**WHAT THIS TASK INVOLVES**: Exact copy, no pictures: output all the records that follow.

[Saved entries]
□ □ □ □

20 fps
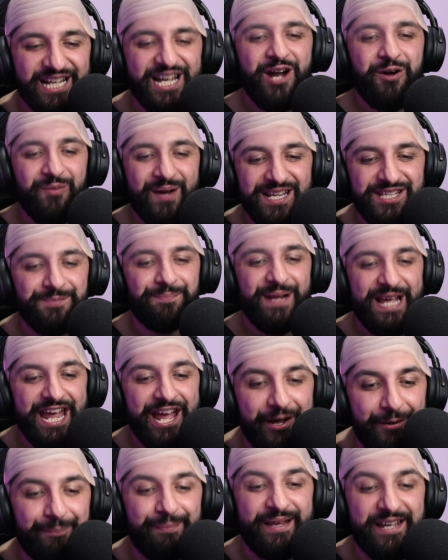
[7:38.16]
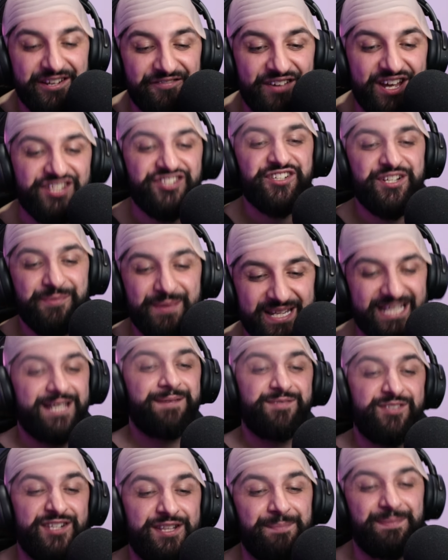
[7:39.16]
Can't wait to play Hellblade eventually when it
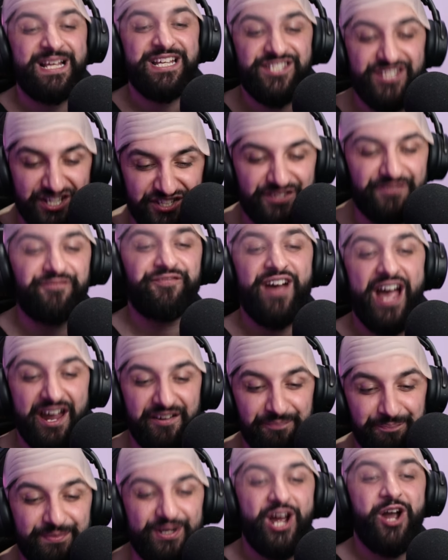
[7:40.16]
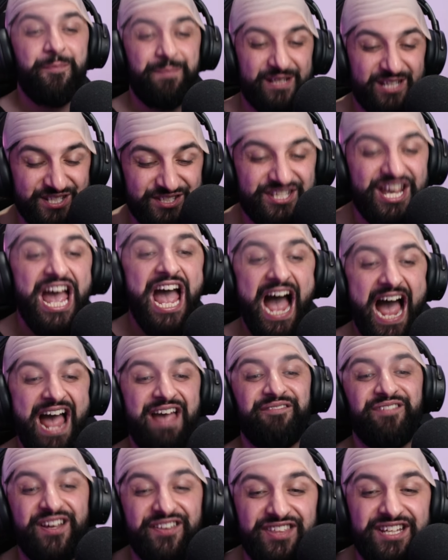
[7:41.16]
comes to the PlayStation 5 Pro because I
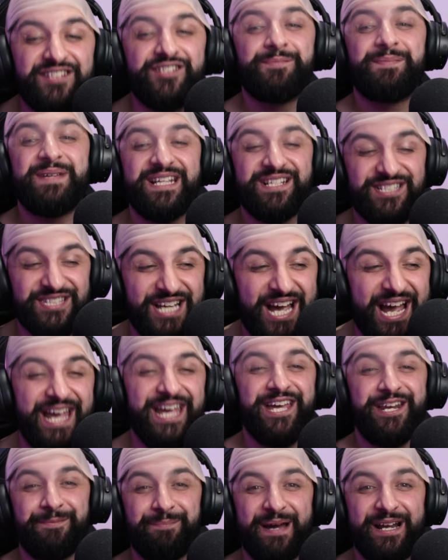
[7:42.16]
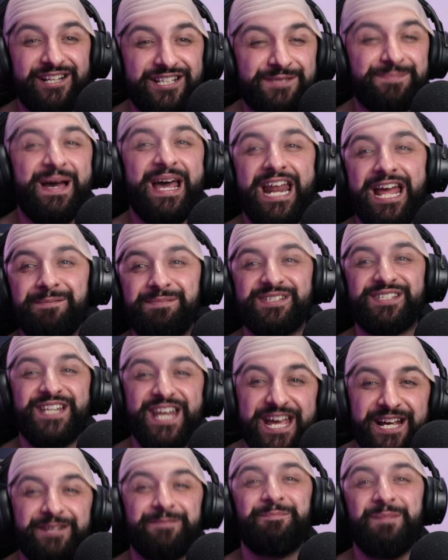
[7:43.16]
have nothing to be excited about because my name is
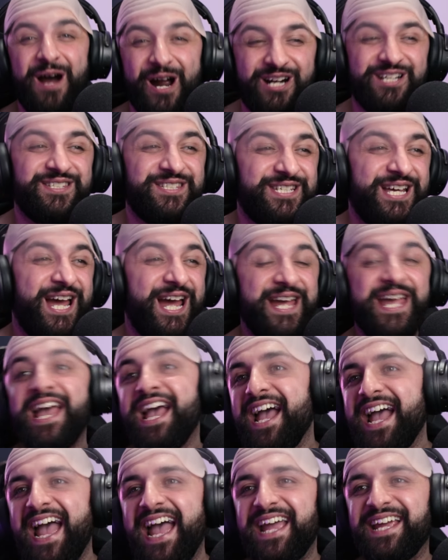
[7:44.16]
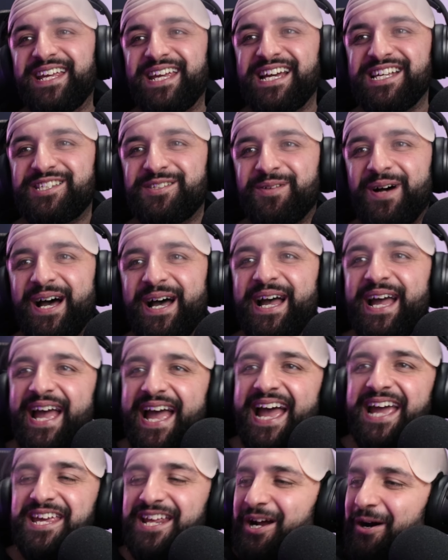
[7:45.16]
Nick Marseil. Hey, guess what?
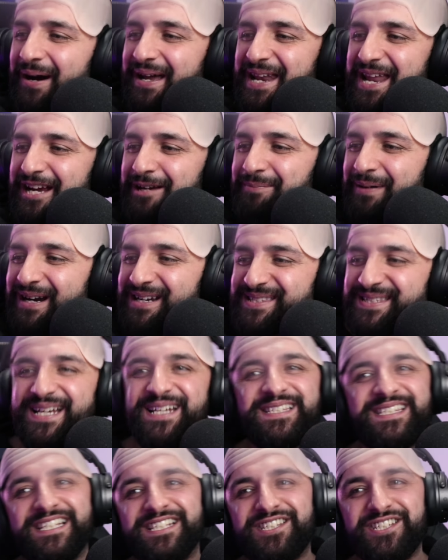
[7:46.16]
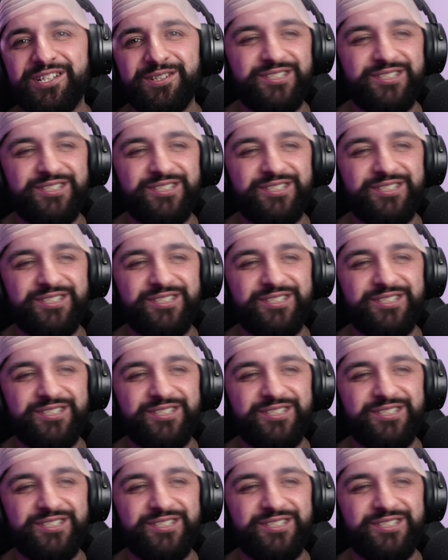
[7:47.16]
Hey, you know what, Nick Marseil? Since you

□ □ □ □

**WRITTEN SOLUTION**:
20 fps
[7:38.16]
[7:39.16]
Can't wait to play Hellblade eventually when it
[7:40.16]
[7:41.16]
comes to the PlayStation 5 Pro because I
[7:42.16]
[7:43.16]
have nothing to be excited about because my name is
[7:44.16]
[7:45.16]
Nick Marseil. Hey, guess what?
[7:46.16]
[7:47.16]
Hey, you know what, Nick Marseil? Since you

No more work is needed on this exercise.